Canada’s Trans Mountain Pipeline may have hit a snag Thursday, but that’s not stopping activists from taking action to raise awareness about the expansion project—and make sure it’s finished for good.
What better form of activism than art? Activist group Climate Justice Edmonton announced its collaborative art project “People on the Path” earlier this month.
The art installation, which should be live by mid-September, features giant painted portraits of actual people who live along the crude oil pipeline’s 715-mile long path from Alberta to British Columbia: an indigenous elder, a mom and her newborn, and a drum player. So far, the group and their collaborative partners, which include community members, have painted 17 portraits, but the goal is 25. The group will install the portraits along the pipeline’s route through Edmonton, Alberta.
“It’s a cross section between everyday Albertans,” said Jenny Kleininger, an organizer with Climate Justice Edmonton, to Earther. “Some are activists, mothers, parents, people who work in labor unions. We have members of the LGBTQ community, indigenous people, and everything in between.”

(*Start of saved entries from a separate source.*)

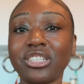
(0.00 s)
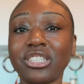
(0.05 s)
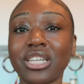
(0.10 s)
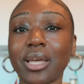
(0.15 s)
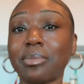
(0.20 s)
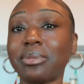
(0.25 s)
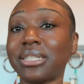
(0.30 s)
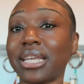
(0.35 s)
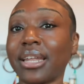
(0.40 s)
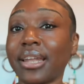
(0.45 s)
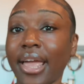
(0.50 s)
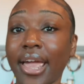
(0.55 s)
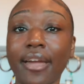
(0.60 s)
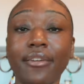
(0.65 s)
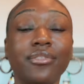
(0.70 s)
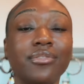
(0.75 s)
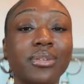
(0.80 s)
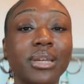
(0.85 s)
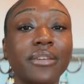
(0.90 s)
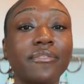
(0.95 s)
tips that
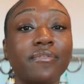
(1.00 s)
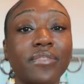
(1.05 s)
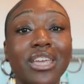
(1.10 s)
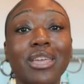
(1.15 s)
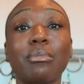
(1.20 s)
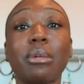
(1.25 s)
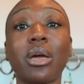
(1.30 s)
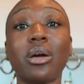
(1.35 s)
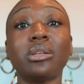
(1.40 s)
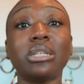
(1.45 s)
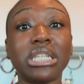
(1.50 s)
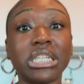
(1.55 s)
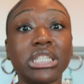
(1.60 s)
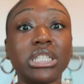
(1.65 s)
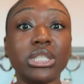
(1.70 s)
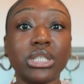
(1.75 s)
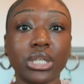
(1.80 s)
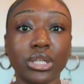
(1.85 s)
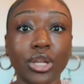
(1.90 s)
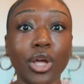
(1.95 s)
every female needs
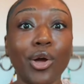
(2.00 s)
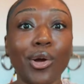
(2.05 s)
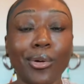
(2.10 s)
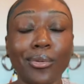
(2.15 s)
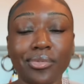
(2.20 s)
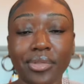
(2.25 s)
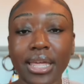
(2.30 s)
to know.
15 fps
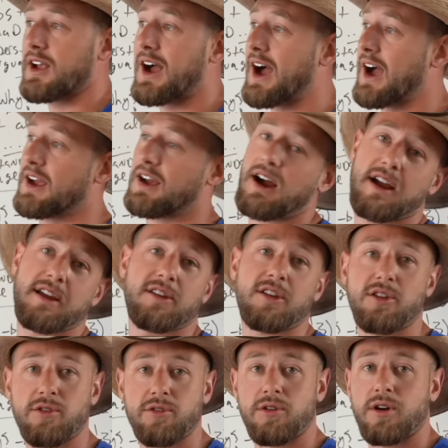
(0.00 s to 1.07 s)
high
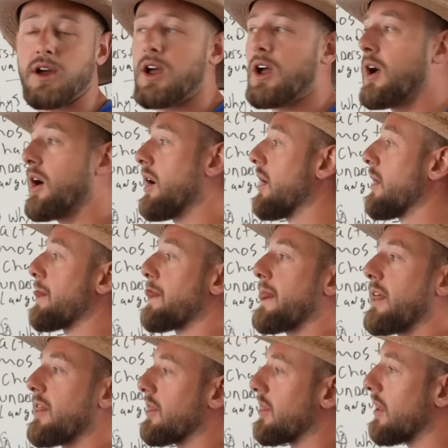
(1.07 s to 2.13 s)
IQ,
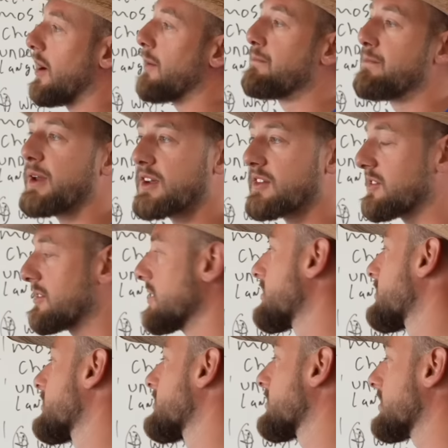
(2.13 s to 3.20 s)
a big
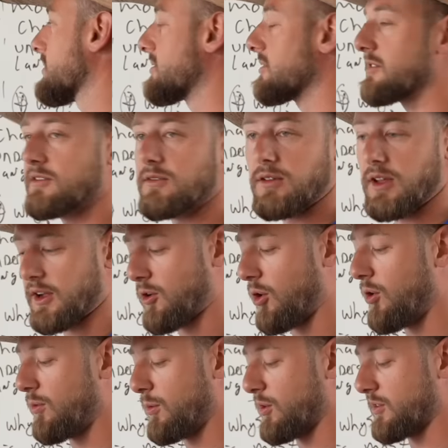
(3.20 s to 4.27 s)
secret to this is like
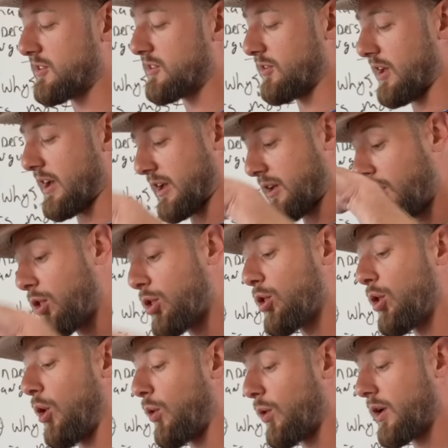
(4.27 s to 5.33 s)
almost like
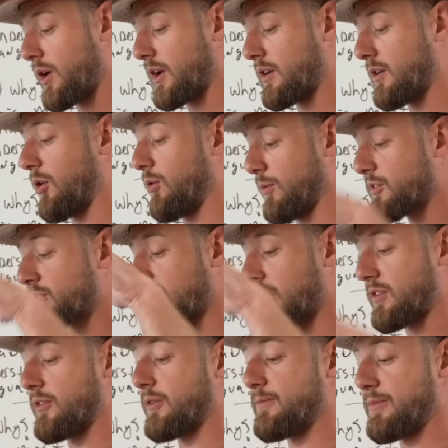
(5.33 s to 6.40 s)
lowering, almost
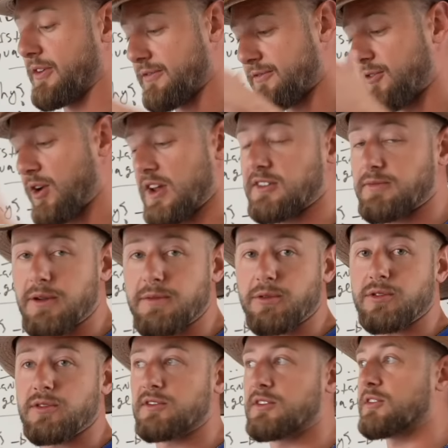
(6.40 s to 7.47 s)
like the, the phrase people
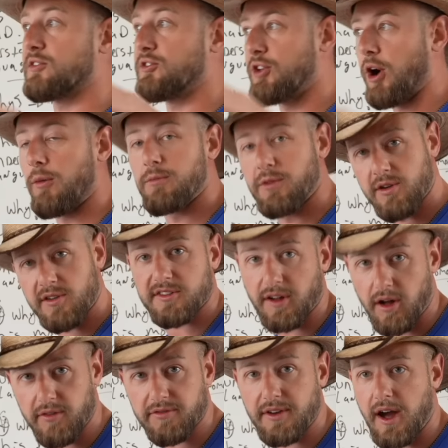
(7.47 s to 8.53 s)
use is dumb
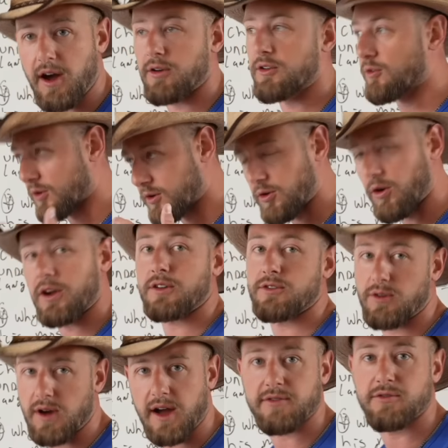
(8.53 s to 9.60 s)
yourself down. You are going
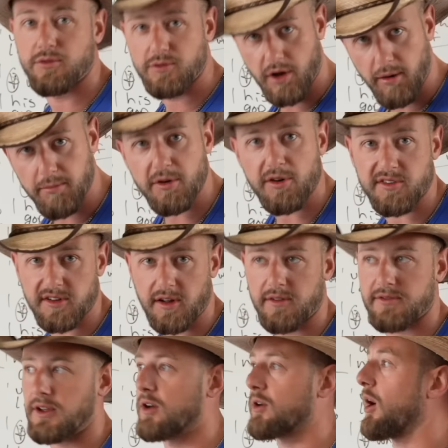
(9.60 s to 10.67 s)
to have to dumb
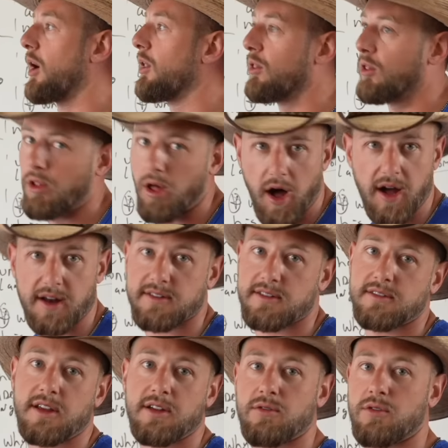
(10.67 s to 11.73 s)
yourself down a lot
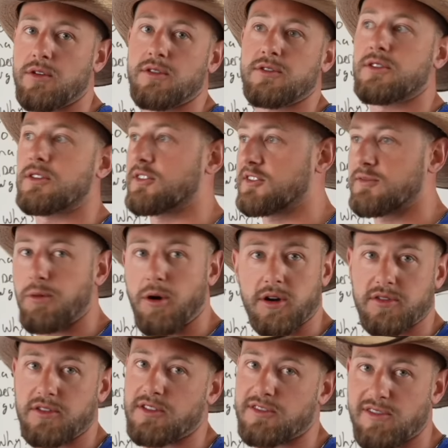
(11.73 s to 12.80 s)
in order to
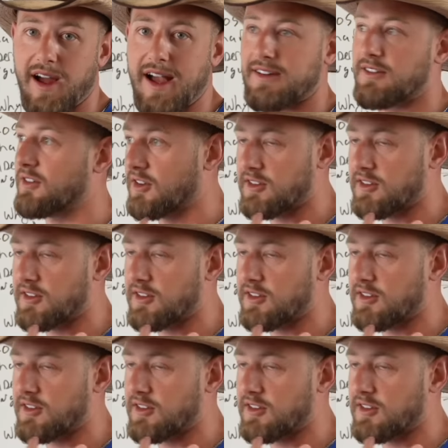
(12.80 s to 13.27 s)
spark the attraction,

The idea for this project stems back to December 2017. That’s when Climate Justice Edmonton really solidified itself as a local organizing group. Members wanted to take direct action that held themes of resistance, but also hope. In February, this dream became a reality after the group secured funding from Lush, a cosmetic company that donates money to grassroots efforts in North America. (Full disclosure: Nearly all my personal care products are from Lush. They’re fucking amazing.)

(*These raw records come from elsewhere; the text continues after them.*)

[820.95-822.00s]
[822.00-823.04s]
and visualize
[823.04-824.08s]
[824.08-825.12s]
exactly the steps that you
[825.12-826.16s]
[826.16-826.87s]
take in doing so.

With some money, the group began planning how to execute the project. It involved a lot of outside help. Kleininger estimates roughly 30 non-members took part in the art project—whether it was with painting, installing, or gathering material.
The goal is to show the world that not all of Alberta is “pro-oil”—even if its leaders are. Alberta Premier Rachel Notley announced Thursday that the province would be pulling out of Canada’s federal climate plan. This came after a federal court ruled the Trans Mountain Pipeline expansion, which would carry an estimated 890,000 barrels of oil a day from Notley’s province to British Columbia—would need further review and tribal consultation before moving forward.
“There is this dominant narrative in our province that we are just all for oil and gas expansion, that everyone in the province is,” Kleininger told Earther. “And we know that that’s completely false. ”
Her message to Kinder Morgan, the pipeline’s original developer? “This pipeline will not be built.”